I'm driving back from London today, listening illegally to my mp3 player in the car when Josh Rouse starts up and I'm transported, instantly, to Perth Theatre and the first few shows of "Abigail's Party". Extraordinary, to mis-quote Noel Coward, how potent house music is. And how enduring.
Even a run as short as "Beauty Queen" leaves its mark - I can't watch that bloody Thomson holidays ad without the shudder of excitement and apprehension that "Welcome to My World" used to generate over the tannoy. And although I'm never likely to hear the original music from "Midnight" in a shop or restaurant for obvious reasons, a few bars of Jonathan Day's jazzy intro and I feel the lack of a kimono immediately.

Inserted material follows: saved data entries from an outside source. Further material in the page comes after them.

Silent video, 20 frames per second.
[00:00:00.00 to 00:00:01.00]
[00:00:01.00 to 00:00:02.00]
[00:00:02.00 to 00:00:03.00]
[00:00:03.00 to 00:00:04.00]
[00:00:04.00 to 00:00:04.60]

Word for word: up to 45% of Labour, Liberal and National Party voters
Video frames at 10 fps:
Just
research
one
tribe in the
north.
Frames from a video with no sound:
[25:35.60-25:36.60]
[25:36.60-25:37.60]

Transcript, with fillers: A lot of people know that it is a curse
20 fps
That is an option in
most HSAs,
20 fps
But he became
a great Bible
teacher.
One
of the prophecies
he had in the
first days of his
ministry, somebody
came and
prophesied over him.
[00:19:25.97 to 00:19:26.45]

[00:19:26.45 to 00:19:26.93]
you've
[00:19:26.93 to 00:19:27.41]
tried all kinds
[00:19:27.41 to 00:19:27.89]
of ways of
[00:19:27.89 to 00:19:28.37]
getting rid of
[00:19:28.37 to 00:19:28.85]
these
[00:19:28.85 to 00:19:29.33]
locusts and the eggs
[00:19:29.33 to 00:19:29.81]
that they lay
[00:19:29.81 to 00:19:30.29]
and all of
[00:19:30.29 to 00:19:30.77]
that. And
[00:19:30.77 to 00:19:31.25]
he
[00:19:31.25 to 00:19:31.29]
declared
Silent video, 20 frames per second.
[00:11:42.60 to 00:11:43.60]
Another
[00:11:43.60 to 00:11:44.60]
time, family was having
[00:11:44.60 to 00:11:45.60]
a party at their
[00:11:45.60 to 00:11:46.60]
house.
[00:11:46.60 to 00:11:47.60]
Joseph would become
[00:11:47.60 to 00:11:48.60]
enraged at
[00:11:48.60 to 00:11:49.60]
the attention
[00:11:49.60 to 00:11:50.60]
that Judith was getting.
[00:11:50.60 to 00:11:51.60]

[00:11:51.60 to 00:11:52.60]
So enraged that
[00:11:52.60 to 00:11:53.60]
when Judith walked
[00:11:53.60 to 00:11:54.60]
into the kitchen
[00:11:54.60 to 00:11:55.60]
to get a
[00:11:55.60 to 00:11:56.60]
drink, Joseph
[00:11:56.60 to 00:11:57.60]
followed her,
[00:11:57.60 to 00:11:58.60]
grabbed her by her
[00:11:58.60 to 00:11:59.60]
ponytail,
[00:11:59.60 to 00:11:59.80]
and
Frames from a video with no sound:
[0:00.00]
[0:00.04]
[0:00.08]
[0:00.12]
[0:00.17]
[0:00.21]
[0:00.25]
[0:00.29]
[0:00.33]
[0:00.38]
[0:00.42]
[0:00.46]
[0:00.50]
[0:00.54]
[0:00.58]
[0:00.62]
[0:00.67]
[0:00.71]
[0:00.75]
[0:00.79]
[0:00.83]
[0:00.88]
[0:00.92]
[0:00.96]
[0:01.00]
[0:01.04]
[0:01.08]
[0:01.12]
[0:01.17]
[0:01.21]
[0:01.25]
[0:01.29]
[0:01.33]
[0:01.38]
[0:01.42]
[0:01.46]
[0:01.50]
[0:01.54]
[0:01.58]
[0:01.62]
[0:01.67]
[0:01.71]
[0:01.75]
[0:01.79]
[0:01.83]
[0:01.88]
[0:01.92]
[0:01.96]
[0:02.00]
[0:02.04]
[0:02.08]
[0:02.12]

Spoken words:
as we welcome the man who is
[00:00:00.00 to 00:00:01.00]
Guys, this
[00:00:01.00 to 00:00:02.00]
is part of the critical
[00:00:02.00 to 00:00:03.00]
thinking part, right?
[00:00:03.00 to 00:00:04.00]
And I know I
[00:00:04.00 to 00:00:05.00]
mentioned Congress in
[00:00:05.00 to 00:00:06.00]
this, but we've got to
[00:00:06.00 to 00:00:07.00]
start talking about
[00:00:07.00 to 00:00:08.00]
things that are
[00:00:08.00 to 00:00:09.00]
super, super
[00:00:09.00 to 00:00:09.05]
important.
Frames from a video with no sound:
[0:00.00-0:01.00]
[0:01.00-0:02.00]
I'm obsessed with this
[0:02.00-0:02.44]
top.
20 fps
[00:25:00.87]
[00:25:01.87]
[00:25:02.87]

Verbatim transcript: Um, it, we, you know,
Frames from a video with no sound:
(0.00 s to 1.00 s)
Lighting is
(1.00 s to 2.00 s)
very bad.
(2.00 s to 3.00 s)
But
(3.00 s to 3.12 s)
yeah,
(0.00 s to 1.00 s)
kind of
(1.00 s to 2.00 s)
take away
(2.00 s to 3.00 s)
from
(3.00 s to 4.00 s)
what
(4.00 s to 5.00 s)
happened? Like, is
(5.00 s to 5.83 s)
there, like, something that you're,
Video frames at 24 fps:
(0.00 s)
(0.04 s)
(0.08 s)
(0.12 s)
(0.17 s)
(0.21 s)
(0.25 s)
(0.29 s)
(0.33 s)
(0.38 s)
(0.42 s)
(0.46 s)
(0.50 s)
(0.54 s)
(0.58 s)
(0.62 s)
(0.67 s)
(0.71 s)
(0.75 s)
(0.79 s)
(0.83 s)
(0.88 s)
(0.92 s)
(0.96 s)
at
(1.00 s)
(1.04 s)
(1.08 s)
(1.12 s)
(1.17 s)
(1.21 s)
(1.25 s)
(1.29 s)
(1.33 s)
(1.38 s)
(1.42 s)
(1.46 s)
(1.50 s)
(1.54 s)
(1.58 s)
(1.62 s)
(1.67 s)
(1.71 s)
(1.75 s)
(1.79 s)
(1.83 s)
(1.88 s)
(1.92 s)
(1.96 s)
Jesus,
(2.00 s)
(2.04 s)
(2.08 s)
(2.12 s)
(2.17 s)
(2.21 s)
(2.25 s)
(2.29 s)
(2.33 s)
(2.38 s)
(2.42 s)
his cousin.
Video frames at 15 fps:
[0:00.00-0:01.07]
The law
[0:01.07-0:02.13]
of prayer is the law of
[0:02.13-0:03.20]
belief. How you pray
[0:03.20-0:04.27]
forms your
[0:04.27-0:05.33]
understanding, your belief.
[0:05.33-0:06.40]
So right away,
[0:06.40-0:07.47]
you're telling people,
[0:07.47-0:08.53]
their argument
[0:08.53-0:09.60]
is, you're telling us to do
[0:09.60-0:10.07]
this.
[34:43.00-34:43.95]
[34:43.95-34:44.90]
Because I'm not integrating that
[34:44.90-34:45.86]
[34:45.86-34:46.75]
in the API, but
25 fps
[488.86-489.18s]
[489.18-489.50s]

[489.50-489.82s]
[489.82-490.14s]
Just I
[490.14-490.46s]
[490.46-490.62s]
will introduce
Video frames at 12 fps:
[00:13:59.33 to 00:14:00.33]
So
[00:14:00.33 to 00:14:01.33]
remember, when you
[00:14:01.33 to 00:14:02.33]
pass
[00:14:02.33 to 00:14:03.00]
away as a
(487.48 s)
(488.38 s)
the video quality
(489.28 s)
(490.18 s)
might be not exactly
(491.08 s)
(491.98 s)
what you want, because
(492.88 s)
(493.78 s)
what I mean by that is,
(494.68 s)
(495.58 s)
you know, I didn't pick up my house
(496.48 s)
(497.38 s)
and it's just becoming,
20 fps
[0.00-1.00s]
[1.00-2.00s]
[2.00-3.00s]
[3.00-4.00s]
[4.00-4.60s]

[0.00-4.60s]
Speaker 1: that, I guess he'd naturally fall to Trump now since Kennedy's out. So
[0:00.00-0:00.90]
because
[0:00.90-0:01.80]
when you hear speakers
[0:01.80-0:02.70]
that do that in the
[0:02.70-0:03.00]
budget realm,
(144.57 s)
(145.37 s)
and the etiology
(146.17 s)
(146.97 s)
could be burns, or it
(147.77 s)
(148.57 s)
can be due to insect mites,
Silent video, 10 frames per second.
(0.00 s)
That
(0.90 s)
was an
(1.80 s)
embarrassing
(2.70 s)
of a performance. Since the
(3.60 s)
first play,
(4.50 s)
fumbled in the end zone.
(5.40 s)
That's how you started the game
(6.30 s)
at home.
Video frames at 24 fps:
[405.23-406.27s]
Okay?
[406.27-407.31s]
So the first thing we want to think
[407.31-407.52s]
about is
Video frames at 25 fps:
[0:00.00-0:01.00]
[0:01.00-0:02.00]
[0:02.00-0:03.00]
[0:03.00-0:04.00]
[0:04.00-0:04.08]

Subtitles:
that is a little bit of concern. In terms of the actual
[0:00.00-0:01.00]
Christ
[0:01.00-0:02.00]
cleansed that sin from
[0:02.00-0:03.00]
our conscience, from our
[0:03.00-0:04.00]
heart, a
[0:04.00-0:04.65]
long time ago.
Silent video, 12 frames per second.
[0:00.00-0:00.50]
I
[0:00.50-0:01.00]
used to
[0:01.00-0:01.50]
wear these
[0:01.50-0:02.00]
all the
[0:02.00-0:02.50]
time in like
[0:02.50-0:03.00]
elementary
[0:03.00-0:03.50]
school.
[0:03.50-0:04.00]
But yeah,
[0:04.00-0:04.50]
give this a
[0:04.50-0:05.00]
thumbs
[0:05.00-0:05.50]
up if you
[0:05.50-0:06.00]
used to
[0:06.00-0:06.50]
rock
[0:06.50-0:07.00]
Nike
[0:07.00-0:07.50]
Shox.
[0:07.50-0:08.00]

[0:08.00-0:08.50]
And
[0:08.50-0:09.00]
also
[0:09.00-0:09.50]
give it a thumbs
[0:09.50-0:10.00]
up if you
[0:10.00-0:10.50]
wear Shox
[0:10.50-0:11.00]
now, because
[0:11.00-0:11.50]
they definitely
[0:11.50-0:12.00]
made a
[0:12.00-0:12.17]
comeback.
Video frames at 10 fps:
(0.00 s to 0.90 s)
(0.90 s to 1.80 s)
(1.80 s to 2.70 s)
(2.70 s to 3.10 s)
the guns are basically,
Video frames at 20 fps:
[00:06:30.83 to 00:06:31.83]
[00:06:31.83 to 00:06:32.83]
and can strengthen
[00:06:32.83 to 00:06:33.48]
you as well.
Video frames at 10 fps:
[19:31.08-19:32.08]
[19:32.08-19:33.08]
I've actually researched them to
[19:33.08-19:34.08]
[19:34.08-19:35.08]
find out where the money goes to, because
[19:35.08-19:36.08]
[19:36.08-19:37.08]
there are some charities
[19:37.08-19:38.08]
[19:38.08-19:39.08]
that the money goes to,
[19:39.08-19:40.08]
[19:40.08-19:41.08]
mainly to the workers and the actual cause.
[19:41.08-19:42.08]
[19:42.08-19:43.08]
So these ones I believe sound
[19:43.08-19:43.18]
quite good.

What's odder is that I can look at those show posters and souvenirs without a pang - it's just the madeleine of the music which does it. Like visiting, very briefly, someone you were once much better friends with.
2 comments:
I've heard that only, mad dogs and film-makers go out in the 02 after drinking all day. Actually that's not true, they don't let dogs in the 02. Hold on that's not true either, they let dogs in, in their droves. They don't let K9's in and we are not talking Doctor Who? Here neither. I've not seen any remote control dogs in or indeed being kicked out of said establishment.
Imagine my suprise when whilst walking my horses early on Sunday morning when I pulled an up and coming screen writer out of a ditch filled with rain water. The poor boy was incoherent, other then managing a few simple words 'Dineen, Dineen' was all he could mutter. I helped the retched fellow up, and left him on a park bench hoping that somebody would be able to understand his slurred speech and get him to his home. He was either mentally unstable or had simply [and by the vaporous breath] been drinking for what can only be and unthinkable amount of time.
I ask you what or who could drive the poor fellow to be in this state in a ditch in the Cowley Road area of Oxo-ford?
J Smithee, it's very easy to scoff at the misfortune of others when not completely au fait with the facts. Hence your analysis of the situation is somewhat askew, and I feel duty bound to put the record straight.
I too stumbled upon the (alleged) writer during the early hours of the morn in question, and became clear to me that the dishevelled one was in fact searching for a Northamptonshire river, the Nene.
After sobering up in a nearby cafe, he claimed to hail from Canada and was asking for directions to 'the Nene' in his native dialect "Hutterite German" (an Upper German dialect of the Austro-Bavarian variety of the German language, spoken by Hutterite communities in Canada and the United States), and I got all that for the price of a cup of tea, three bacon barmcakes and a Twix. Do your research Smithee!